Dizem que o sistema, essa mistura oleosa de poder, dinheiro e prestígio, destrói qualquer rebelde. Não é verdade – daria trabalho demais. O sistema aprendeu um método mais elegante: ele convida o rebelde para jantar. E Brasília, você sabe, tem um cardápio irresistível.
O sujeito atravessa anos urrando contra as elites, contra os banqueiros, os conchavos, a velha política, sempre espumando indignação, o dedo em riste, a voz de Datena. Quase um profeta bíblico ao telefone com a operadora.
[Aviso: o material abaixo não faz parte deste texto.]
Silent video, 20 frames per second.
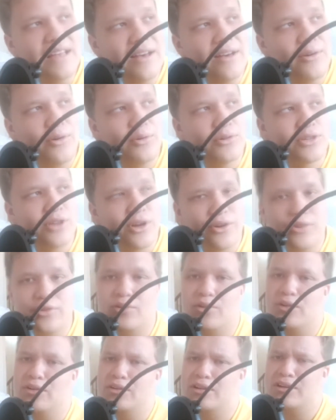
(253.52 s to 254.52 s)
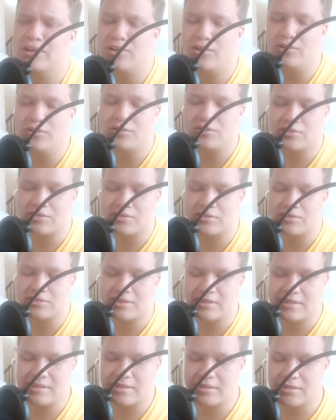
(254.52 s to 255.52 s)
Also, the whole
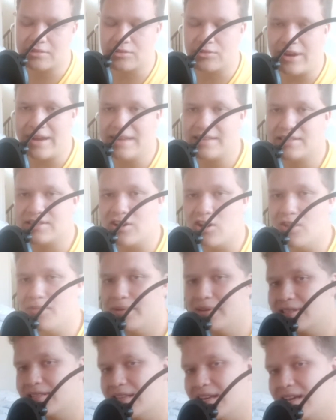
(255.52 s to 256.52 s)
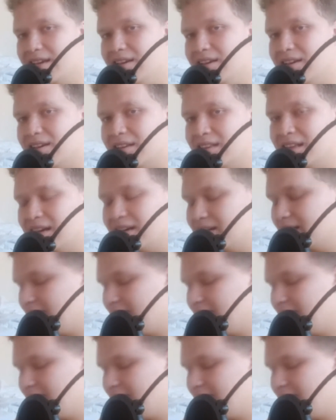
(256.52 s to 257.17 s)
Grand Serpent thing, that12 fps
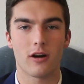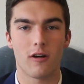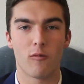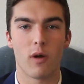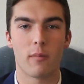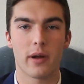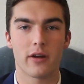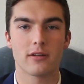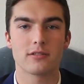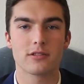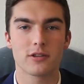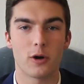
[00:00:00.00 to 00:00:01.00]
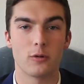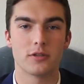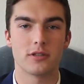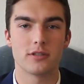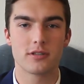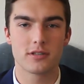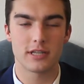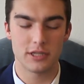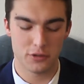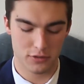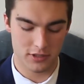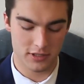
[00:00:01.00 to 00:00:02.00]
all of my parents, coaches,
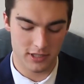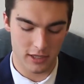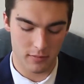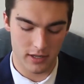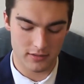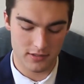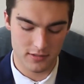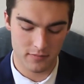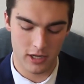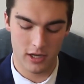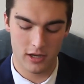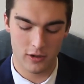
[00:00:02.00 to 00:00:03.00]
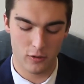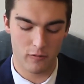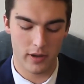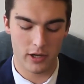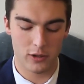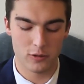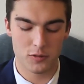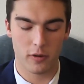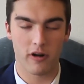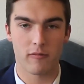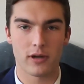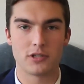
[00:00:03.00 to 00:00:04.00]
teachers, and teammates who have been a huge
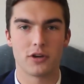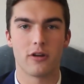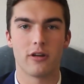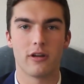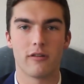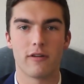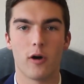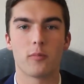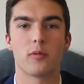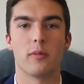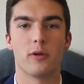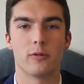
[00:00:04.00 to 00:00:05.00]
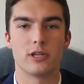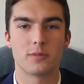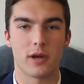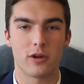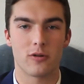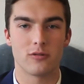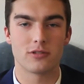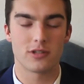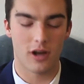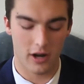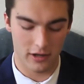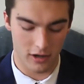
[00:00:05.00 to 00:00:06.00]
part of my journey and have helped me reach my goals
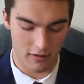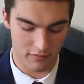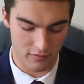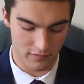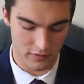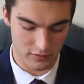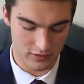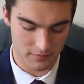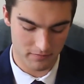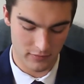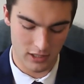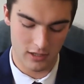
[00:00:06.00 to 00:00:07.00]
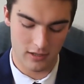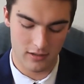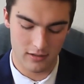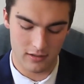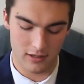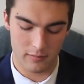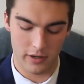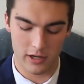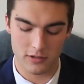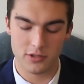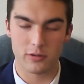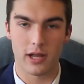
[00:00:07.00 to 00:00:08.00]
on and off the field. I'd
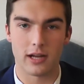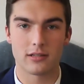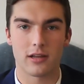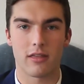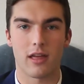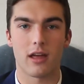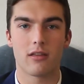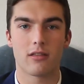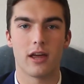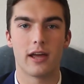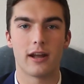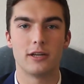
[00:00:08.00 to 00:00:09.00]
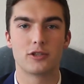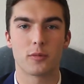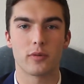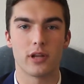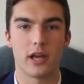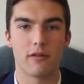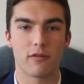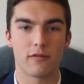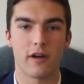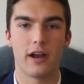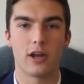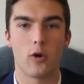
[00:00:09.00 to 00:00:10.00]
also like to thank the NIAAA for
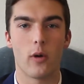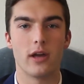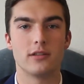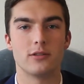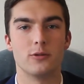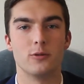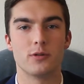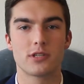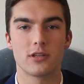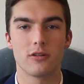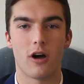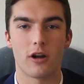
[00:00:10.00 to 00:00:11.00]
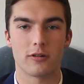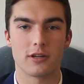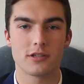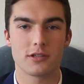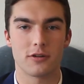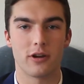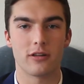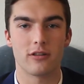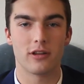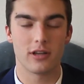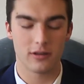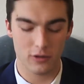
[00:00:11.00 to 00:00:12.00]
finding a way to still honor us during
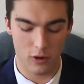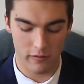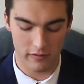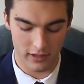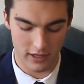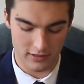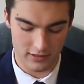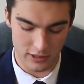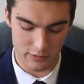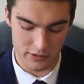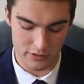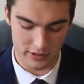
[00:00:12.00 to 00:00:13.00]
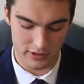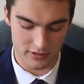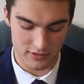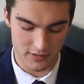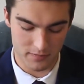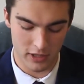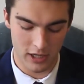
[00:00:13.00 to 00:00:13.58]
the COVID-19 restrictions.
Até que um banqueiro liga. Em duas semanas, o rebeldinho já reclama da temperatura do carpaccio.
Não se trata de puro cinismo, mas de fetiche, de erotismo. O poder não apenas corrompe – o poder seduz. E seduz de um modo muito específico: oferecendo a deliciosa sensação de que o plebeu deixou de ser plateia. Ele agora participa, interfere, influencia. Já não observa mais o banquete atrás do vidro – ele agora circula entre os donos da festa, e isso produz uma violenta intoxicação narcísica. Porque poucas drogas são mais perigosas do que a sensação de relevância.
Situações outrora indecentes começam a soar naturais. O segurança facilita a entrada, a assessora o conduz pelo braço, o ministro manda áudio, o senador pede conselho, o empresário responde com emoji alegre, e o banqueiro, claro, o banqueiro convida para jantar. O banqueiro, aliás, olha para o político como um técnico da base olha para um guri de 13 anos:
— Esse aí tem futuro.
E como é afrodisíaco alguém poderoso enxergar você como escolhido. É assim que muito tubarão de palanque vira peixinho de aquário no andar de cima. Provavelmente porque nunca odiou o sistema de verdade. Talvez odiasse apenas estar fora dele. E vamos combinar que a carapuça serve para quase todos. Para o revolucionário de esquerda que vira amigo de empreiteiro. Para o liberal de sapatênis que adora uma mesada estatal. Para o conservador moralista que paga bacanal com propina.
A verdade é que o sistema entendeu uma coisa brilhante sobre a alma humana: quase ninguém quer destruir o castelo – o que as pessoas querem é um quarto dentro dele. Com varanda e frigobar.